*INSTRUCTIONS TO FOLLOW:*
An exact repetition of the data is required; no picture should appear in it.

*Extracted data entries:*
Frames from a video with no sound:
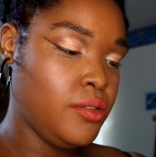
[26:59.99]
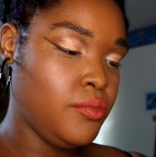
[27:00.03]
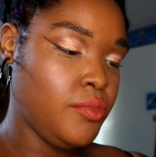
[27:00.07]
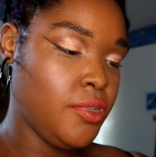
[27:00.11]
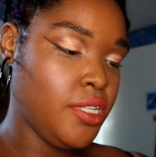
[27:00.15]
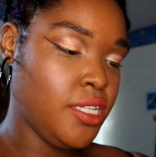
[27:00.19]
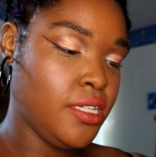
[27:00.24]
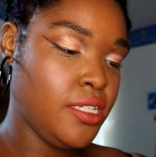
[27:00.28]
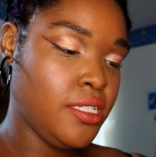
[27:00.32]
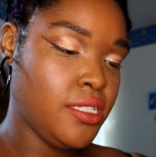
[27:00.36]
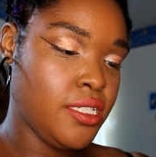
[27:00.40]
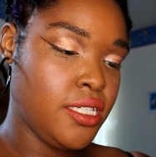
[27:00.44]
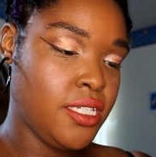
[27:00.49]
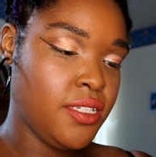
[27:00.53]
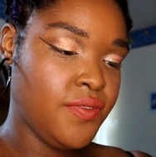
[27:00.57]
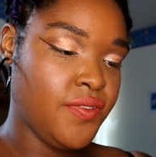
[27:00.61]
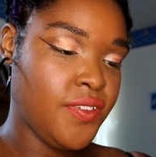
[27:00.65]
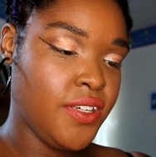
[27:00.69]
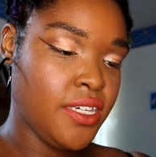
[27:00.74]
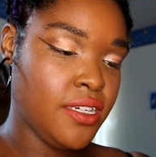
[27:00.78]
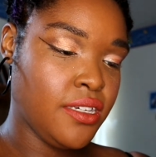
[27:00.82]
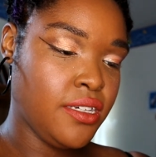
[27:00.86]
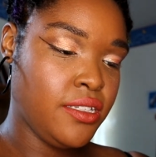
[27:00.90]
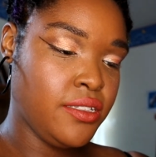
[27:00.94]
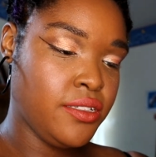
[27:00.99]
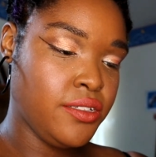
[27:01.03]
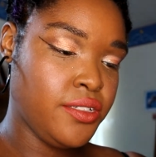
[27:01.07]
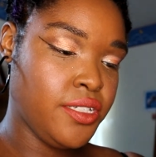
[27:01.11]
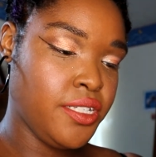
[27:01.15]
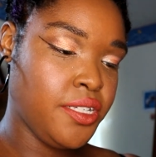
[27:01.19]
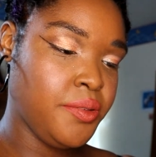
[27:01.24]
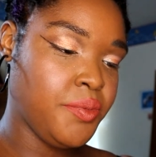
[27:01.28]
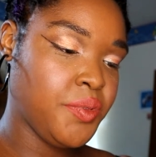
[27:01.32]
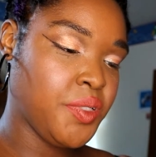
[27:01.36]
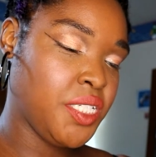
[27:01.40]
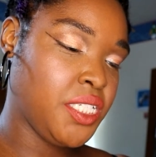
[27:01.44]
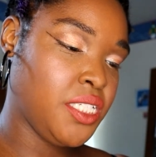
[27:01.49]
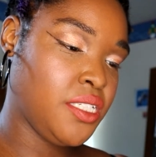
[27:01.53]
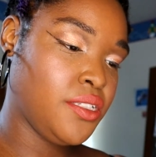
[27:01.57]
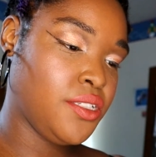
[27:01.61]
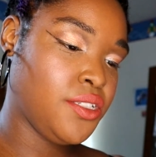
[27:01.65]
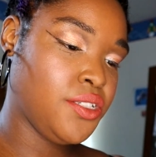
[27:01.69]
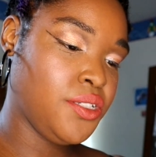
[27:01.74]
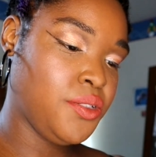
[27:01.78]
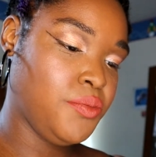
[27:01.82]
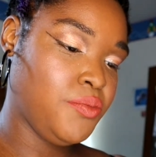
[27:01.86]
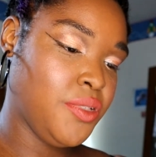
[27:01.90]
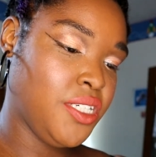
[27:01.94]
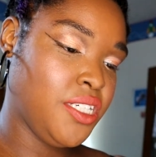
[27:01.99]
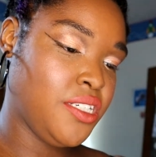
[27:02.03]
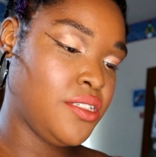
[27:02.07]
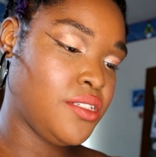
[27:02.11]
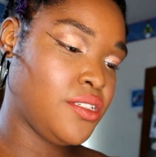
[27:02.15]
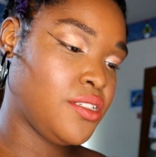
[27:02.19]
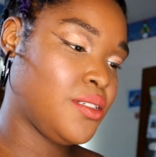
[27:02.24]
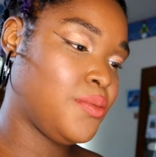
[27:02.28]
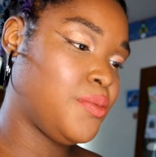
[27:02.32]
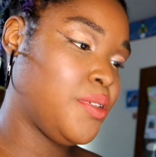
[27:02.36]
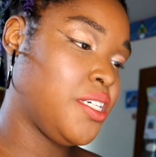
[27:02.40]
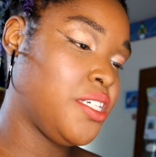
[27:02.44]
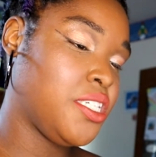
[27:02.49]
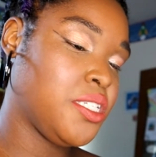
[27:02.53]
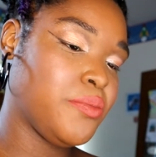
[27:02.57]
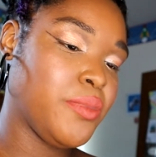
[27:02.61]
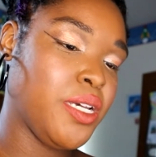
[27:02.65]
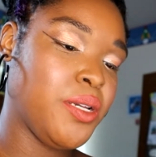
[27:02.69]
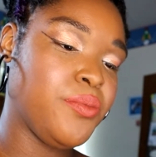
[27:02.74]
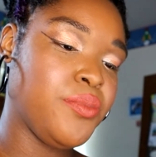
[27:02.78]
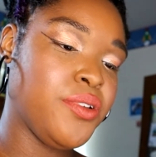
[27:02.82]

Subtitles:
Because if I colored it in too much, because my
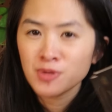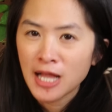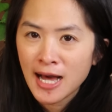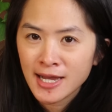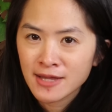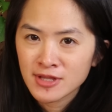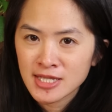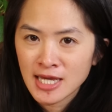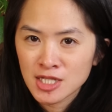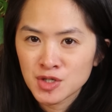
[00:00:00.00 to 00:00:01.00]
black and the
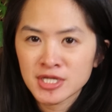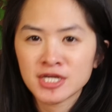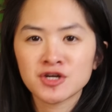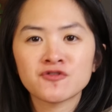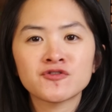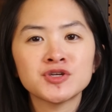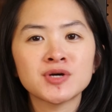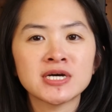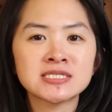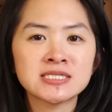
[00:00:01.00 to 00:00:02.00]
yellow here for you
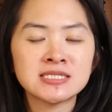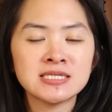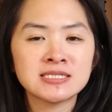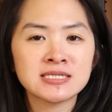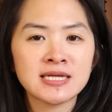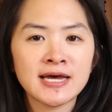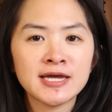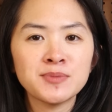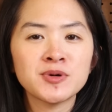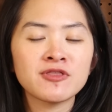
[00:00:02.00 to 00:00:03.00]
guys to see
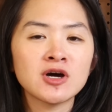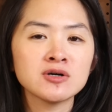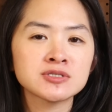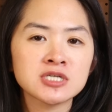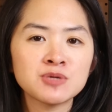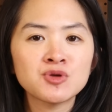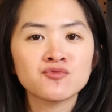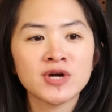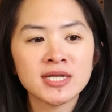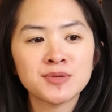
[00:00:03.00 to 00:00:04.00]
today, but they also come in
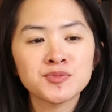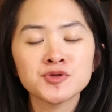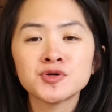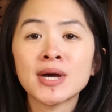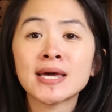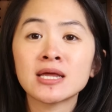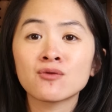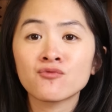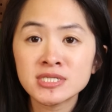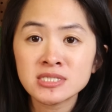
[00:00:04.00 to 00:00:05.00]
red and blue. And
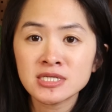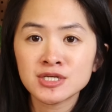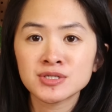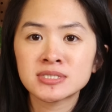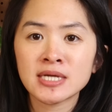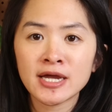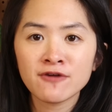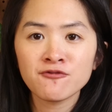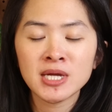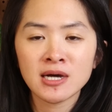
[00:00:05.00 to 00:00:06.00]
in recent years, they
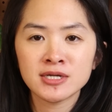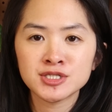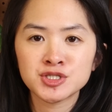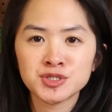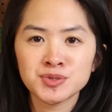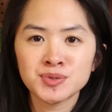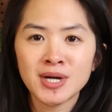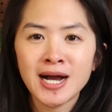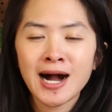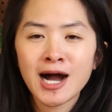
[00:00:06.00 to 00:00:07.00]
have begun to
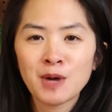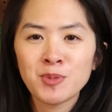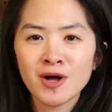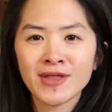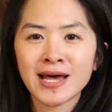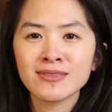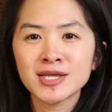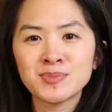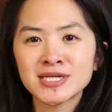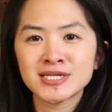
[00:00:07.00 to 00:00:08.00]
hop on that
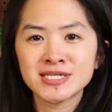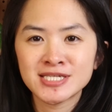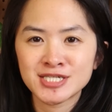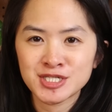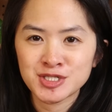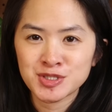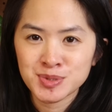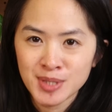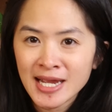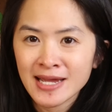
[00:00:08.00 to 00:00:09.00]
limited edition
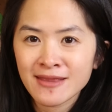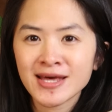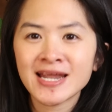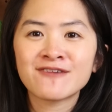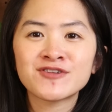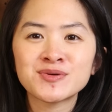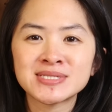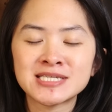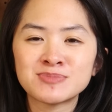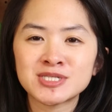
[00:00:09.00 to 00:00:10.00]
train that
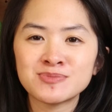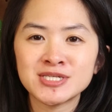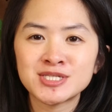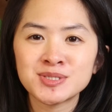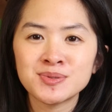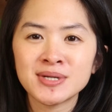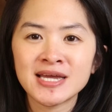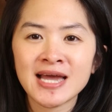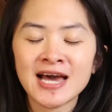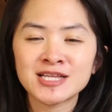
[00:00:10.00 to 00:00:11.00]
everyone seems to be
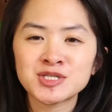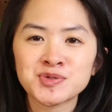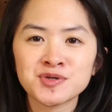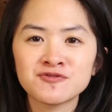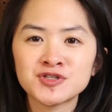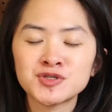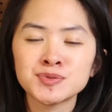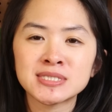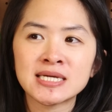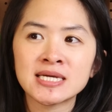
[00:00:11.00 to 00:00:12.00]
doing and sort of
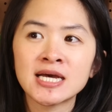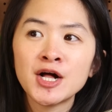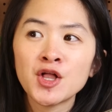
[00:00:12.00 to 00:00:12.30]
choosing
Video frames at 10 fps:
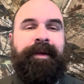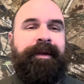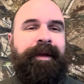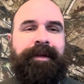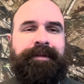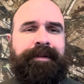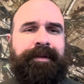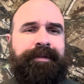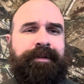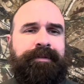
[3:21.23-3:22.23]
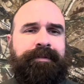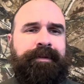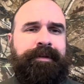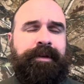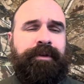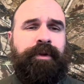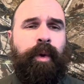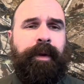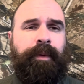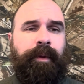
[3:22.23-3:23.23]
and it didn't
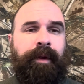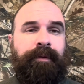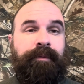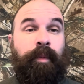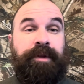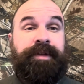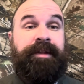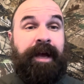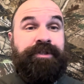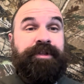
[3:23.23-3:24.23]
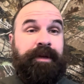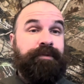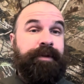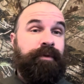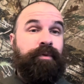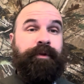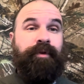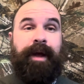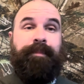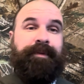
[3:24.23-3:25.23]
go anywhere. But once I touched it, it was like, holy
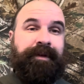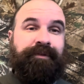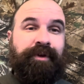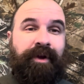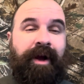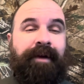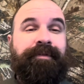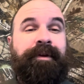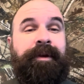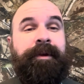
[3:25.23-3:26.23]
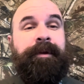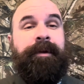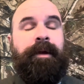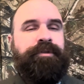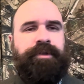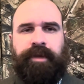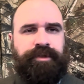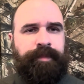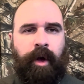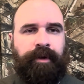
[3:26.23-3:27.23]
crap, and then it took off. It was just a
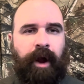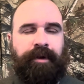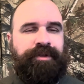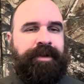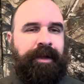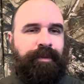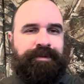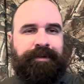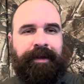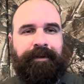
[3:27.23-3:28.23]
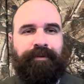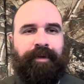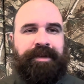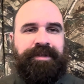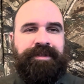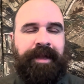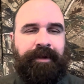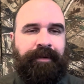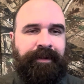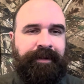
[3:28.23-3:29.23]
small garter snake. It wasn't like a crazy snake
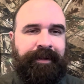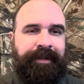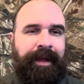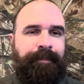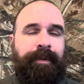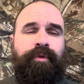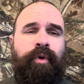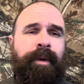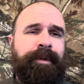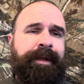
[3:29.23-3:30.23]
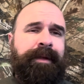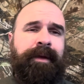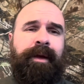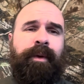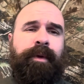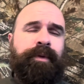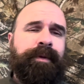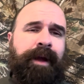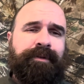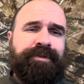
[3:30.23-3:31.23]
or anything like that. But normally, when you
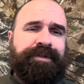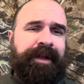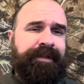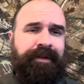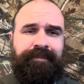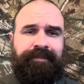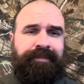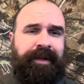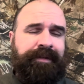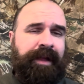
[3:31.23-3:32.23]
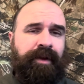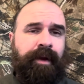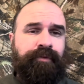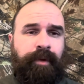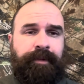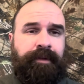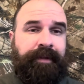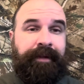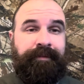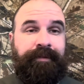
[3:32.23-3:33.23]
encounter a snake, they take off. Normally, you're
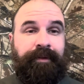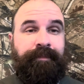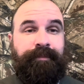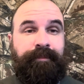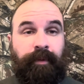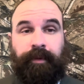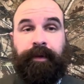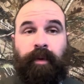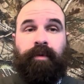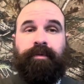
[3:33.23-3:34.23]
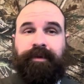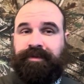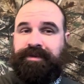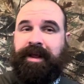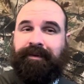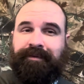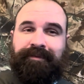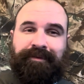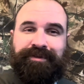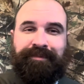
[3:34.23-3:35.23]
like whoa, there's a snake
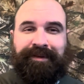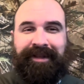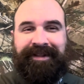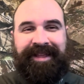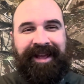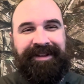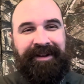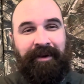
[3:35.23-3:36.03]
or something like that,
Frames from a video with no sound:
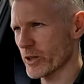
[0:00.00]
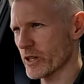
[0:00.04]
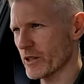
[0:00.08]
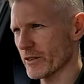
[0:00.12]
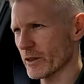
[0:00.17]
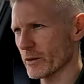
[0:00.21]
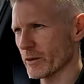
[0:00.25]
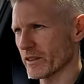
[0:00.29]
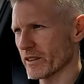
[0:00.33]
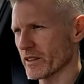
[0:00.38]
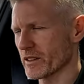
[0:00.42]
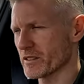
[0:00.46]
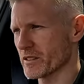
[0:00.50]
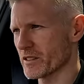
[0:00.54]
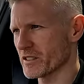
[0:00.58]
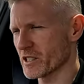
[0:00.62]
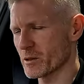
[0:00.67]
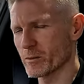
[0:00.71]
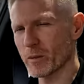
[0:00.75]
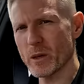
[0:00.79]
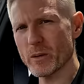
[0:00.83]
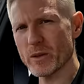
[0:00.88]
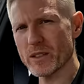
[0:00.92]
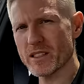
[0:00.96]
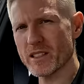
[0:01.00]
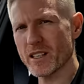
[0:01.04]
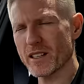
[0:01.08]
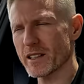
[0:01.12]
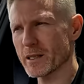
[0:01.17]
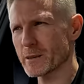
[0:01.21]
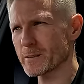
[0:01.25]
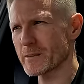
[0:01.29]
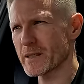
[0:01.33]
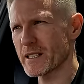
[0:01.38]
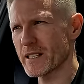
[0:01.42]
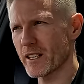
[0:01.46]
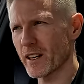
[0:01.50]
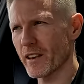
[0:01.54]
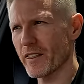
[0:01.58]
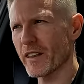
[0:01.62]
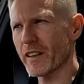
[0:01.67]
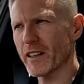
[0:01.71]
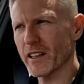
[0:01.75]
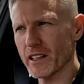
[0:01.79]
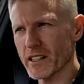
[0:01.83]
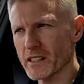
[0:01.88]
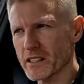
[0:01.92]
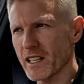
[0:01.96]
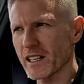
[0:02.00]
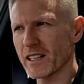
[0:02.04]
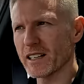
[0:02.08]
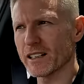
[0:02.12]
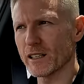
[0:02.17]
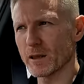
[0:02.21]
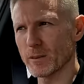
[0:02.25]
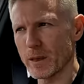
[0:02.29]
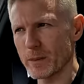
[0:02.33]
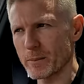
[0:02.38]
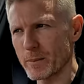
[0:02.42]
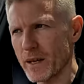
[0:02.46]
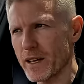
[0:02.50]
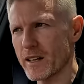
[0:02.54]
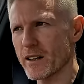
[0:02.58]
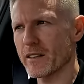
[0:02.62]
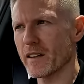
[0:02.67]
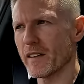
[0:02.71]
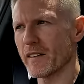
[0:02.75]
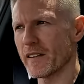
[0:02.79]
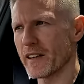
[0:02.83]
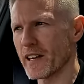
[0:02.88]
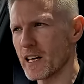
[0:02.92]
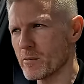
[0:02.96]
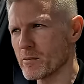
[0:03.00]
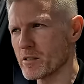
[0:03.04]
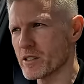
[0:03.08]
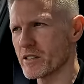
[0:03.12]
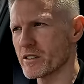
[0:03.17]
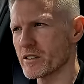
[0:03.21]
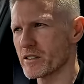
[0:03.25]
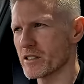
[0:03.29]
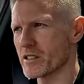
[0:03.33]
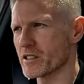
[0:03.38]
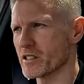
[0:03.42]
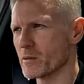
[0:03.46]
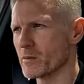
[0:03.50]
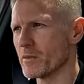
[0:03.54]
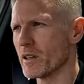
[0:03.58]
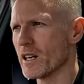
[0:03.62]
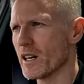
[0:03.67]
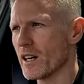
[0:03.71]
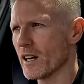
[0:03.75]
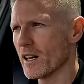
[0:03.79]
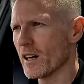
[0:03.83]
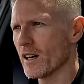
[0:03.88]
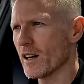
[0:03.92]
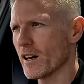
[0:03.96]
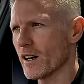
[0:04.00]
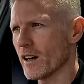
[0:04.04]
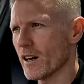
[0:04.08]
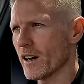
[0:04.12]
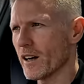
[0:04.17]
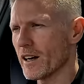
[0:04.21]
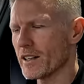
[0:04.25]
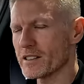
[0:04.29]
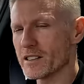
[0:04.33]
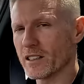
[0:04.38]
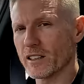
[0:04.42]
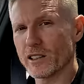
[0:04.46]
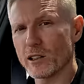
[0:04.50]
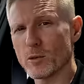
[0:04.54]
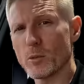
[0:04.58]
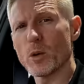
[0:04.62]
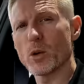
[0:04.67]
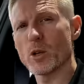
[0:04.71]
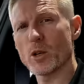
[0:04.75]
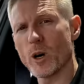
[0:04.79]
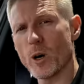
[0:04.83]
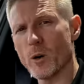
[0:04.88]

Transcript: driving with the system, I would say that, yeah, I think it is a little bit better than the MG system. It's a little more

*EXERCISE RESULT:*
Frames from a video with no sound:
[26:59.99]
[27:00.03]
[27:00.07]
[27:00.11]
[27:00.15]
[27:00.19]
[27:00.24]
[27:00.28]
[27:00.32]
[27:00.36]
[27:00.40]
[27:00.44]
[27:00.49]
[27:00.53]
[27:00.57]
[27:00.61]
[27:00.65]
[27:00.69]
[27:00.74]
[27:00.78]
[27:00.82]
[27:00.86]
[27:00.90]
[27:00.94]
[27:00.99]
[27:01.03]
[27:01.07]
[27:01.11]
[27:01.15]
[27:01.19]
[27:01.24]
[27:01.28]
[27:01.32]
[27:01.36]
[27:01.40]
[27:01.44]
[27:01.49]
[27:01.53]
[27:01.57]
[27:01.61]
[27:01.65]
[27:01.69]
[27:01.74]
[27:01.78]
[27:01.82]
[27:01.86]
[27:01.90]
[27:01.94]
[27:01.99]
[27:02.03]
[27:02.07]
[27:02.11]
[27:02.15]
[27:02.19]
[27:02.24]
[27:02.28]
[27:02.32]
[27:02.36]
[27:02.40]
[27:02.44]
[27:02.49]
[27:02.53]
[27:02.57]
[27:02.61]
[27:02.65]
[27:02.69]
[27:02.74]
[27:02.78]
[27:02.82]

Subtitles:
Because if I colored it in too much, because my
[00:00:00.00 to 00:00:01.00]
black and the
[00:00:01.00 to 00:00:02.00]
yellow here for you
[00:00:02.00 to 00:00:03.00]
guys to see
[00:00:03.00 to 00:00:04.00]
today, but they also come in
[00:00:04.00 to 00:00:05.00]
red and blue. And
[00:00:05.00 to 00:00:06.00]
in recent years, they
[00:00:06.00 to 00:00:07.00]
have begun to
[00:00:07.00 to 00:00:08.00]
hop on that
[00:00:08.00 to 00:00:09.00]
limited edition
[00:00:09.00 to 00:00:10.00]
train that
[00:00:10.00 to 00:00:11.00]
everyone seems to be
[00:00:11.00 to 00:00:12.00]
doing and sort of
[00:00:12.00 to 00:00:12.30]
choosing
Video frames at 10 fps:
[3:21.23-3:22.23]
[3:22.23-3:23.23]
and it didn't
[3:23.23-3:24.23]
[3:24.23-3:25.23]
go anywhere. But once I touched it, it was like, holy
[3:25.23-3:26.23]
[3:26.23-3:27.23]
crap, and then it took off. It was just a
[3:27.23-3:28.23]
[3:28.23-3:29.23]
small garter snake. It wasn't like a crazy snake
[3:29.23-3:30.23]
[3:30.23-3:31.23]
or anything like that. But normally, when you
[3:31.23-3:32.23]
[3:32.23-3:33.23]
encounter a snake, they take off. Normally, you're
[3:33.23-3:34.23]
[3:34.23-3:35.23]
like whoa, there's a snake
[3:35.23-3:36.03]
or something like that,
Frames from a video with no sound:
[0:00.00]
[0:00.04]
[0:00.08]
[0:00.12]
[0:00.17]
[0:00.21]
[0:00.25]
[0:00.29]
[0:00.33]
[0:00.38]
[0:00.42]
[0:00.46]
[0:00.50]
[0:00.54]
[0:00.58]
[0:00.62]
[0:00.67]
[0:00.71]
[0:00.75]
[0:00.79]
[0:00.83]
[0:00.88]
[0:00.92]
[0:00.96]
[0:01.00]
[0:01.04]
[0:01.08]
[0:01.12]
[0:01.17]
[0:01.21]
[0:01.25]
[0:01.29]
[0:01.33]
[0:01.38]
[0:01.42]
[0:01.46]
[0:01.50]
[0:01.54]
[0:01.58]
[0:01.62]
[0:01.67]
[0:01.71]
[0:01.75]
[0:01.79]
[0:01.83]
[0:01.88]
[0:01.92]
[0:01.96]
[0:02.00]
[0:02.04]
[0:02.08]
[0:02.12]
[0:02.17]
[0:02.21]
[0:02.25]
[0:02.29]
[0:02.33]
[0:02.38]
[0:02.42]
[0:02.46]
[0:02.50]
[0:02.54]
[0:02.58]
[0:02.62]
[0:02.67]
[0:02.71]
[0:02.75]
[0:02.79]
[0:02.83]
[0:02.88]
[0:02.92]
[0:02.96]
[0:03.00]
[0:03.04]
[0:03.08]
[0:03.12]
[0:03.17]
[0:03.21]
[0:03.25]
[0:03.29]
[0:03.33]
[0:03.38]
[0:03.42]
[0:03.46]
[0:03.50]
[0:03.54]
[0:03.58]
[0:03.62]
[0:03.67]
[0:03.71]
[0:03.75]
[0:03.79]
[0:03.83]
[0:03.88]
[0:03.92]
[0:03.96]
[0:04.00]
[0:04.04]
[0:04.08]
[0:04.12]
[0:04.17]
[0:04.21]
[0:04.25]
[0:04.29]
[0:04.33]
[0:04.38]
[0:04.42]
[0:04.46]
[0:04.50]
[0:04.54]
[0:04.58]
[0:04.62]
[0:04.67]
[0:04.71]
[0:04.75]
[0:04.79]
[0:04.83]
[0:04.88]

Transcript: driving with the system, I would say that, yeah, I think it is a little bit better than the MG system. It's a little more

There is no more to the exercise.